Os ministros do STF se comportam de maneira mais discreta, mas não menos belicosa. Sob reserva, um deles disse a VEJA que os julgamentos e decisões de temas de interesse do Planalto são analisados sob um prisma diferente. “A todo momento, vemos o presidente tentar jogar algum segmento da sociedade contra o Supremo. Aconteceu isso recentemente com os evangélicos e já aconteceu com os militares. É preciso colocar limites nessas ações”, diz um dos mais experientes juízes da Corte. O magistrado cita como exemplo a decisão da ministra Rosa Weber que suspendeu liminarmente a validade de grande parte do decreto do governo que flexibilizava a compra e o porte de armas. “Essa decisão desmonta um perigoso projeto de armar a população sabe-se lá para que fins”, completa o ministro. Foi seguindo essa mesma linha que, no início do mês, o decano do STF Marco Aurélio Mello pediu explicações a Bolsonaro por ele ter afirmado que a população poderia “contar com as Forças Armadas pela democracia e pela liberdade”. Há óbvios exageros de ambos os lados.
Ministros do STF
O Judiciário mantém ativa uma série de procedimentos que funcionam, segundo palavras de alguns ministros, como “barreiras de contenção” (veja o quadro). O exemplo mais nítido dessa estratégia ocorreu no Tribunal Superior Eleitoral (TSE). Logo depois da eleição, em outubro de 2018, partidos de oposição ingressaram com ações que pediam a cassação do mandato do presidente. Os processos apuram se a campanha de Bolsonaro se beneficiou de disparos massivos de mensagens, o que caracterizaria abuso de poder econômico. Sem provas, a previsão era arquivar os casos no fim do ano passado. Reservadamente, porém, o ministro Alexandre de Moraes, que também atua no TSE, recomendou que o julgamento só acontecesse depois que as investigações sobre a disseminação de fake news no inquérito que tramita no STF e tem o próprio ministro como relator estivessem mais avançadas.
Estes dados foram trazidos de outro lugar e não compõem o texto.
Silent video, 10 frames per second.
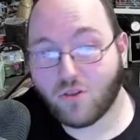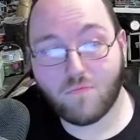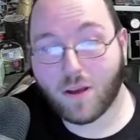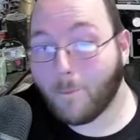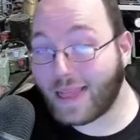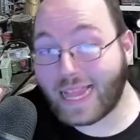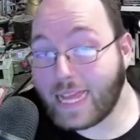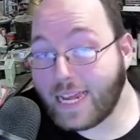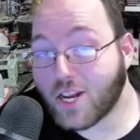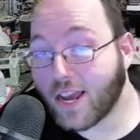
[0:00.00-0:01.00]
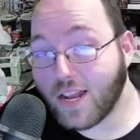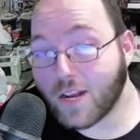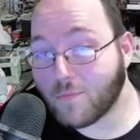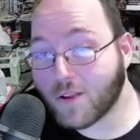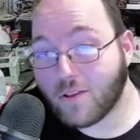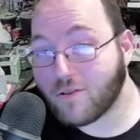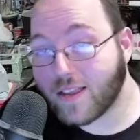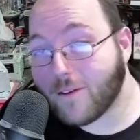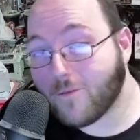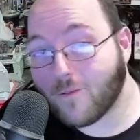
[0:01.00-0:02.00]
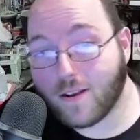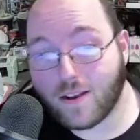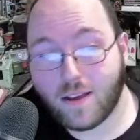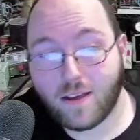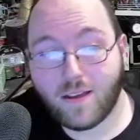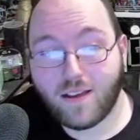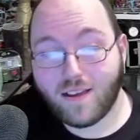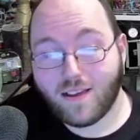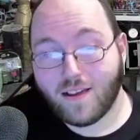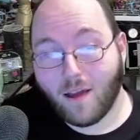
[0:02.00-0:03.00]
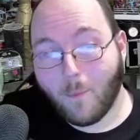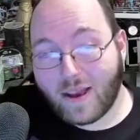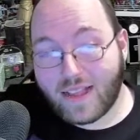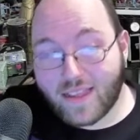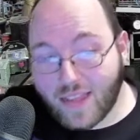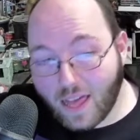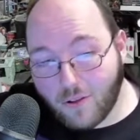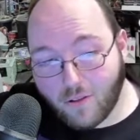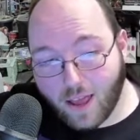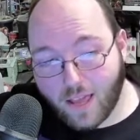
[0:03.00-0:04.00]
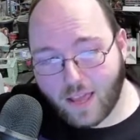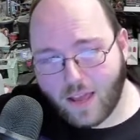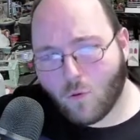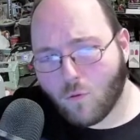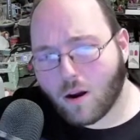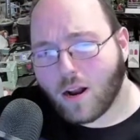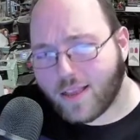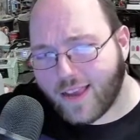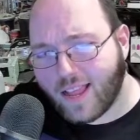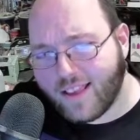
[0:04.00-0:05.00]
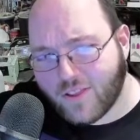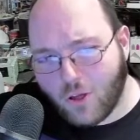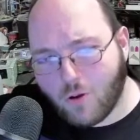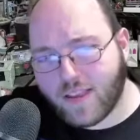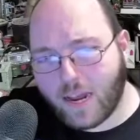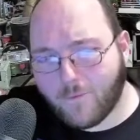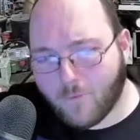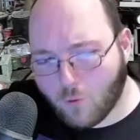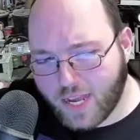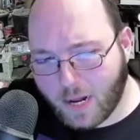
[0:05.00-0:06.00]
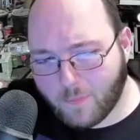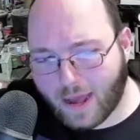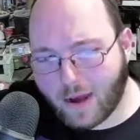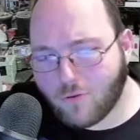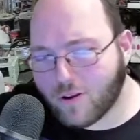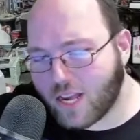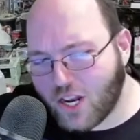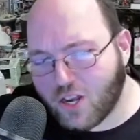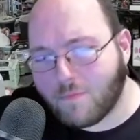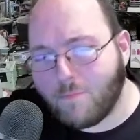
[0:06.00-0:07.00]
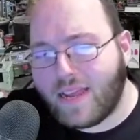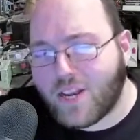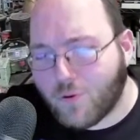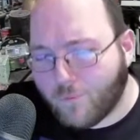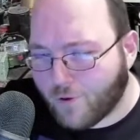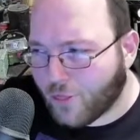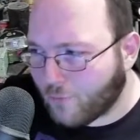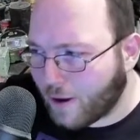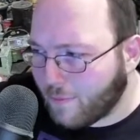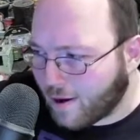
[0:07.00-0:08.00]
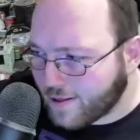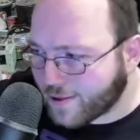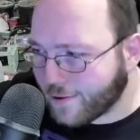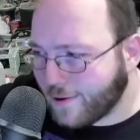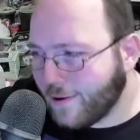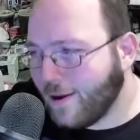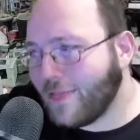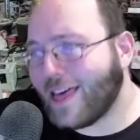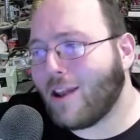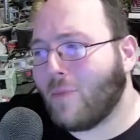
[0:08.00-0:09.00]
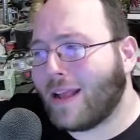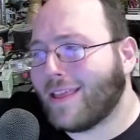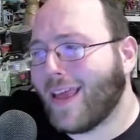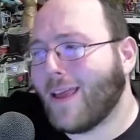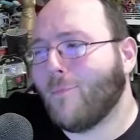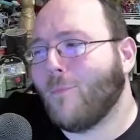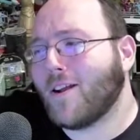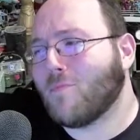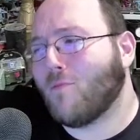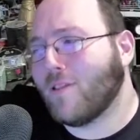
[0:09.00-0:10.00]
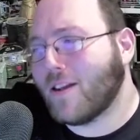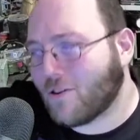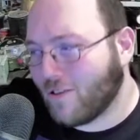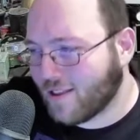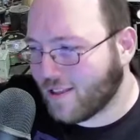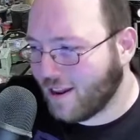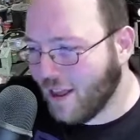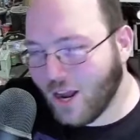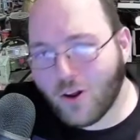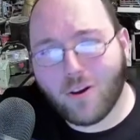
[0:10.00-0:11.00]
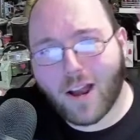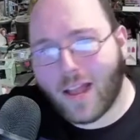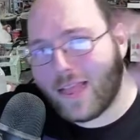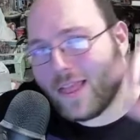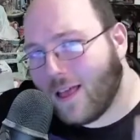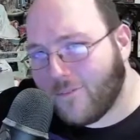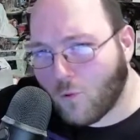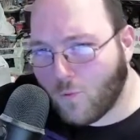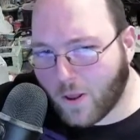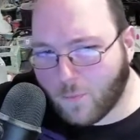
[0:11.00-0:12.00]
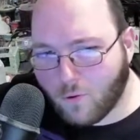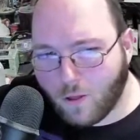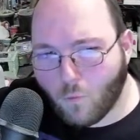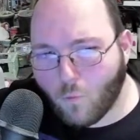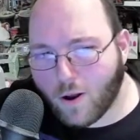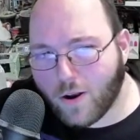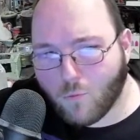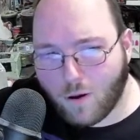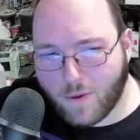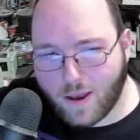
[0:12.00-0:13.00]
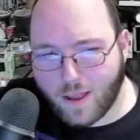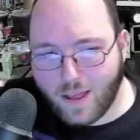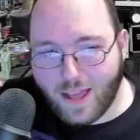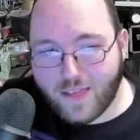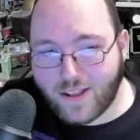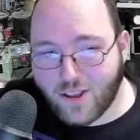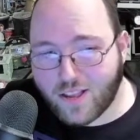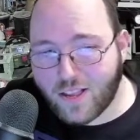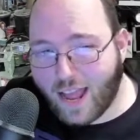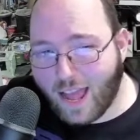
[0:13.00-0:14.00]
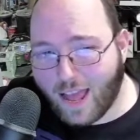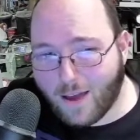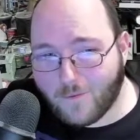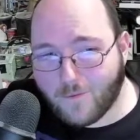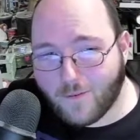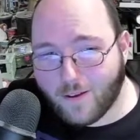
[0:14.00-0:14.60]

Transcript: Completely change them so they're different. But instead they're like, we're going to take these thirteen, fourteen powers and just bench them for three months. That'll make the game much more interesting. You're going to love it when you pull a Wonder Woman that doesn't have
Na prática, a iniciativa do ministro mantém a espada da justiça sob a cabeça de Bolsonaro de forma permanente.
Na quarta-feira 14, quase uma semana depois da liminar de Luís Roberto Barroso em favor da CPI da Pandemia, o plenário do Supremo confirmou a decisão do ministro e, por 10 votos a 1, validou a ordem de instalação da comissão de inquérito. “Nas democracias, a Constituição institucionaliza e limita o exercício do poder político. Diversos países do mundo vivem recessão democrática. Exemplos conhecidos são Hungria, Polônia, Turquia, Rússia, Geórgia, Venezuela. Todos eles, sem exceção, assistiram a processos de ataques e esvaziamento de seus tribunais constitucionais. Quando a cidadania daqueles países despertou, já era tarde. Reafirmar o papel das Supremas Cortes de proteger a democracia e os direitos fundamentais é imprescindível ato de resistência democrática”, disse o ministro Barroso durante o julgamento, reafirmando mais uma vez o alvo e o alcance da decisão. A guerra continua.